Set down each record exactly. Omit the pictures.

Start of Stored data

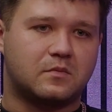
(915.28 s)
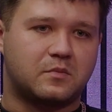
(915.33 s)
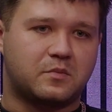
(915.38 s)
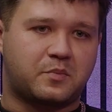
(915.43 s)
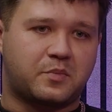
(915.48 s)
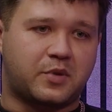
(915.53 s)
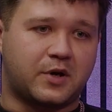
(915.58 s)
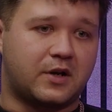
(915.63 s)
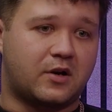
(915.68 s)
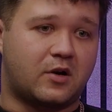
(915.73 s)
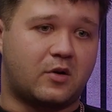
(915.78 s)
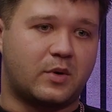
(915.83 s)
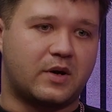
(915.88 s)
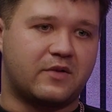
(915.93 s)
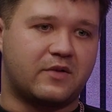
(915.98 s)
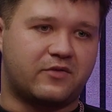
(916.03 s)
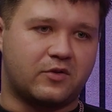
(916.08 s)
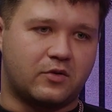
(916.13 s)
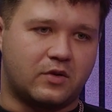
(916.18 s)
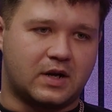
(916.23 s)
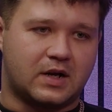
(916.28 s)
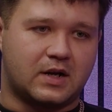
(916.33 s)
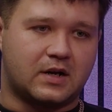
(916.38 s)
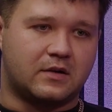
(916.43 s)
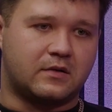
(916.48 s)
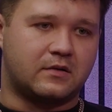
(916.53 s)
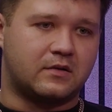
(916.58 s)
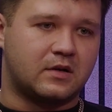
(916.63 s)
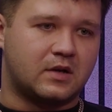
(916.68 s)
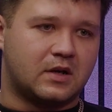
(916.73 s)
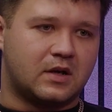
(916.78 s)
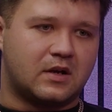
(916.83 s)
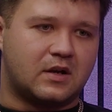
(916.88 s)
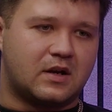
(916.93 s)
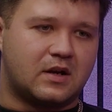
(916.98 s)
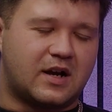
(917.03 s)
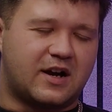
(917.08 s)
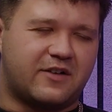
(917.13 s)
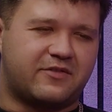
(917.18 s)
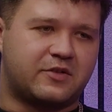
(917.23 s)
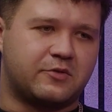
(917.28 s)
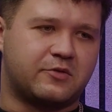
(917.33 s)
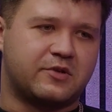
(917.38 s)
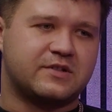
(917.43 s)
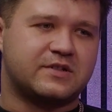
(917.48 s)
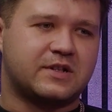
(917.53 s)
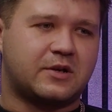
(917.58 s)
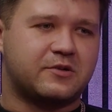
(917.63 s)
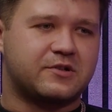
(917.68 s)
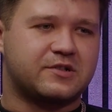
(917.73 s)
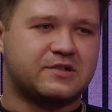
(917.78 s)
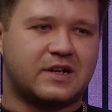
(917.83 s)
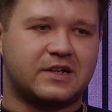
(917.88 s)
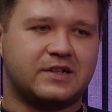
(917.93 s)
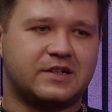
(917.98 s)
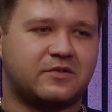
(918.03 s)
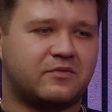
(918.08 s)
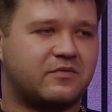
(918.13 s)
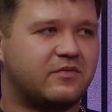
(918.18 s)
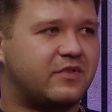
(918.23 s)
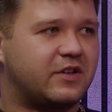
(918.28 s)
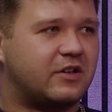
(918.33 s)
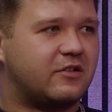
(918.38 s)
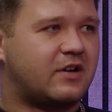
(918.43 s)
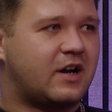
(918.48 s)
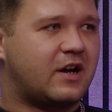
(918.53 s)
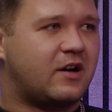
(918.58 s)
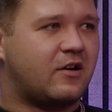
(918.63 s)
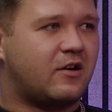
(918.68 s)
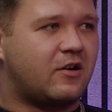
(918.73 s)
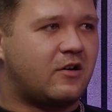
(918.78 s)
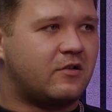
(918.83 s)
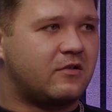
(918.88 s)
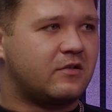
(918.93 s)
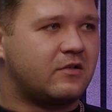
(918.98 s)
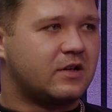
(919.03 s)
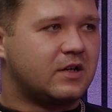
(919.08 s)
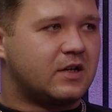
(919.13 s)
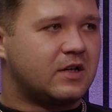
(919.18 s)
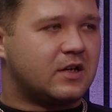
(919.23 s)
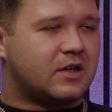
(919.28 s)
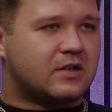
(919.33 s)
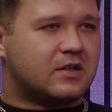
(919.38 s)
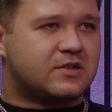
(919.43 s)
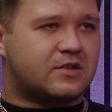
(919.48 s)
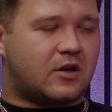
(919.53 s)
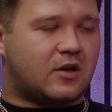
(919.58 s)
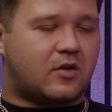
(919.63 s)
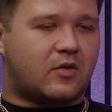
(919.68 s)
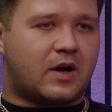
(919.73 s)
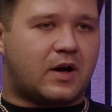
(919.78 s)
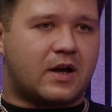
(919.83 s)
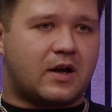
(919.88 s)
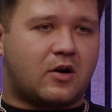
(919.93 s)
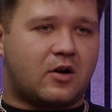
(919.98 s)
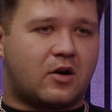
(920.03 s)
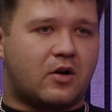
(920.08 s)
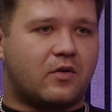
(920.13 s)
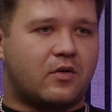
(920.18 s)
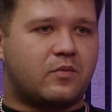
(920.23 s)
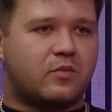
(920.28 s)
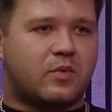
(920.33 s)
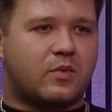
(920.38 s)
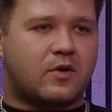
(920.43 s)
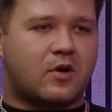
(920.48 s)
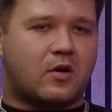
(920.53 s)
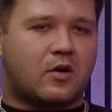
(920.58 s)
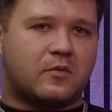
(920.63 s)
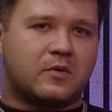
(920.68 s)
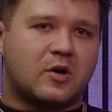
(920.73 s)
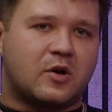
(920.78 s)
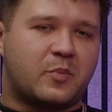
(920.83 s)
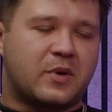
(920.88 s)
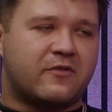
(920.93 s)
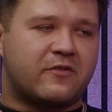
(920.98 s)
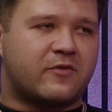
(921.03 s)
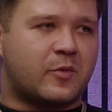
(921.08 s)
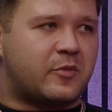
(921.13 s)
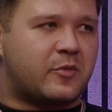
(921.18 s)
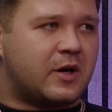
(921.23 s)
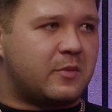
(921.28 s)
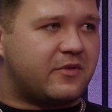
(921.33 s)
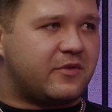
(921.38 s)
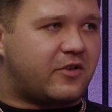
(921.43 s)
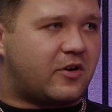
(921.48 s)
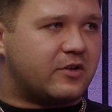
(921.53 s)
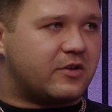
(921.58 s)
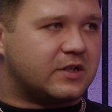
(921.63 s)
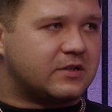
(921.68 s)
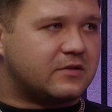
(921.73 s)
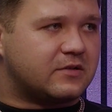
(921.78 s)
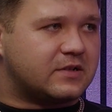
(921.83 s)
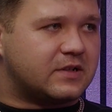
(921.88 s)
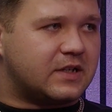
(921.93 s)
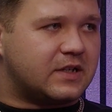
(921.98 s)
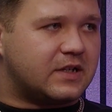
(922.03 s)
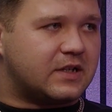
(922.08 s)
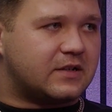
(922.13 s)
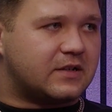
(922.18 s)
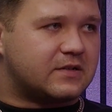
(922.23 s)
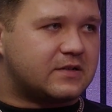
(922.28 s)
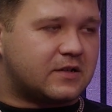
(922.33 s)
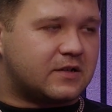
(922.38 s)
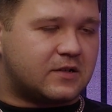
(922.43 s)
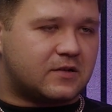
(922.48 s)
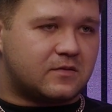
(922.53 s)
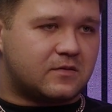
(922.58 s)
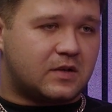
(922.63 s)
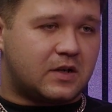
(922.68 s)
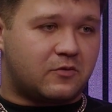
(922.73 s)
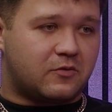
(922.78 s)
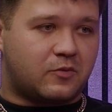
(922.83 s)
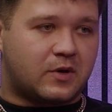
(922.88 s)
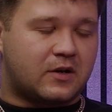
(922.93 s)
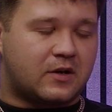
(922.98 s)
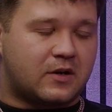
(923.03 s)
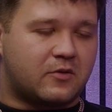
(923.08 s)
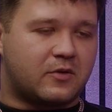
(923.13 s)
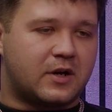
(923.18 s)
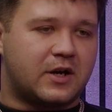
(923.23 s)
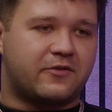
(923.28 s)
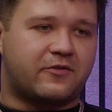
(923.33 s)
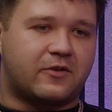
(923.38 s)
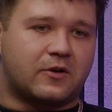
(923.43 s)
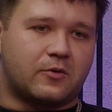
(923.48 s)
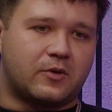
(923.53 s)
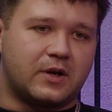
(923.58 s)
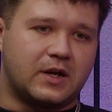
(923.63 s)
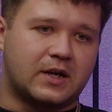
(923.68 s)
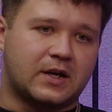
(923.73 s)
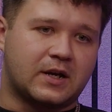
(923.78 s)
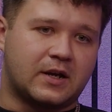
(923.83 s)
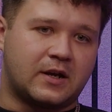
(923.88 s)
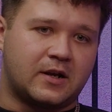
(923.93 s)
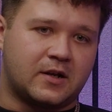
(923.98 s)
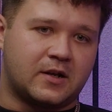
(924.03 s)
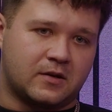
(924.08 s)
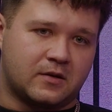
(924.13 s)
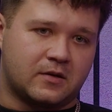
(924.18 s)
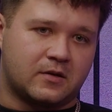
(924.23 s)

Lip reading: Played all the way through that, and afterwards I was just like, don't feel right at all. So like, we've got a little bit of a break before England here, so it went away for a week, and then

End of Stored data

Solution for this exercise
(915.28 s)
(915.33 s)
(915.38 s)
(915.43 s)
(915.48 s)
(915.53 s)
(915.58 s)
(915.63 s)
(915.68 s)
(915.73 s)
(915.78 s)
(915.83 s)
(915.88 s)
(915.93 s)
(915.98 s)
(916.03 s)
(916.08 s)
(916.13 s)
(916.18 s)
(916.23 s)
(916.28 s)
(916.33 s)
(916.38 s)
(916.43 s)
(916.48 s)
(916.53 s)
(916.58 s)
(916.63 s)
(916.68 s)
(916.73 s)
(916.78 s)
(916.83 s)
(916.88 s)
(916.93 s)
(916.98 s)
(917.03 s)
(917.08 s)
(917.13 s)
(917.18 s)
(917.23 s)
(917.28 s)
(917.33 s)
(917.38 s)
(917.43 s)
(917.48 s)
(917.53 s)
(917.58 s)
(917.63 s)
(917.68 s)
(917.73 s)
(917.78 s)
(917.83 s)
(917.88 s)
(917.93 s)
(917.98 s)
(918.03 s)
(918.08 s)
(918.13 s)
(918.18 s)
(918.23 s)
(918.28 s)
(918.33 s)
(918.38 s)
(918.43 s)
(918.48 s)
(918.53 s)
(918.58 s)
(918.63 s)
(918.68 s)
(918.73 s)
(918.78 s)
(918.83 s)
(918.88 s)
(918.93 s)
(918.98 s)
(919.03 s)
(919.08 s)
(919.13 s)
(919.18 s)
(919.23 s)
(919.28 s)
(919.33 s)
(919.38 s)
(919.43 s)
(919.48 s)
(919.53 s)
(919.58 s)
(919.63 s)
(919.68 s)
(919.73 s)
(919.78 s)
(919.83 s)
(919.88 s)
(919.93 s)
(919.98 s)
(920.03 s)
(920.08 s)
(920.13 s)
(920.18 s)
(920.23 s)
(920.28 s)
(920.33 s)
(920.38 s)
(920.43 s)
(920.48 s)
(920.53 s)
(920.58 s)
(920.63 s)
(920.68 s)
(920.73 s)
(920.78 s)
(920.83 s)
(920.88 s)
(920.93 s)
(920.98 s)
(921.03 s)
(921.08 s)
(921.13 s)
(921.18 s)
(921.23 s)
(921.28 s)
(921.33 s)
(921.38 s)
(921.43 s)
(921.48 s)
(921.53 s)
(921.58 s)
(921.63 s)
(921.68 s)
(921.73 s)
(921.78 s)
(921.83 s)
(921.88 s)
(921.93 s)
(921.98 s)
(922.03 s)
(922.08 s)
(922.13 s)
(922.18 s)
(922.23 s)
(922.28 s)
(922.33 s)
(922.38 s)
(922.43 s)
(922.48 s)
(922.53 s)
(922.58 s)
(922.63 s)
(922.68 s)
(922.73 s)
(922.78 s)
(922.83 s)
(922.88 s)
(922.93 s)
(922.98 s)
(923.03 s)
(923.08 s)
(923.13 s)
(923.18 s)
(923.23 s)
(923.28 s)
(923.33 s)
(923.38 s)
(923.43 s)
(923.48 s)
(923.53 s)
(923.58 s)
(923.63 s)
(923.68 s)
(923.73 s)
(923.78 s)
(923.83 s)
(923.88 s)
(923.93 s)
(923.98 s)
(924.03 s)
(924.08 s)
(924.13 s)
(924.18 s)
(924.23 s)

Lip reading: Played all the way through that, and afterwards I was just like, don't feel right at all. So like, we've got a little bit of a break before England here, so it went away for a week, and then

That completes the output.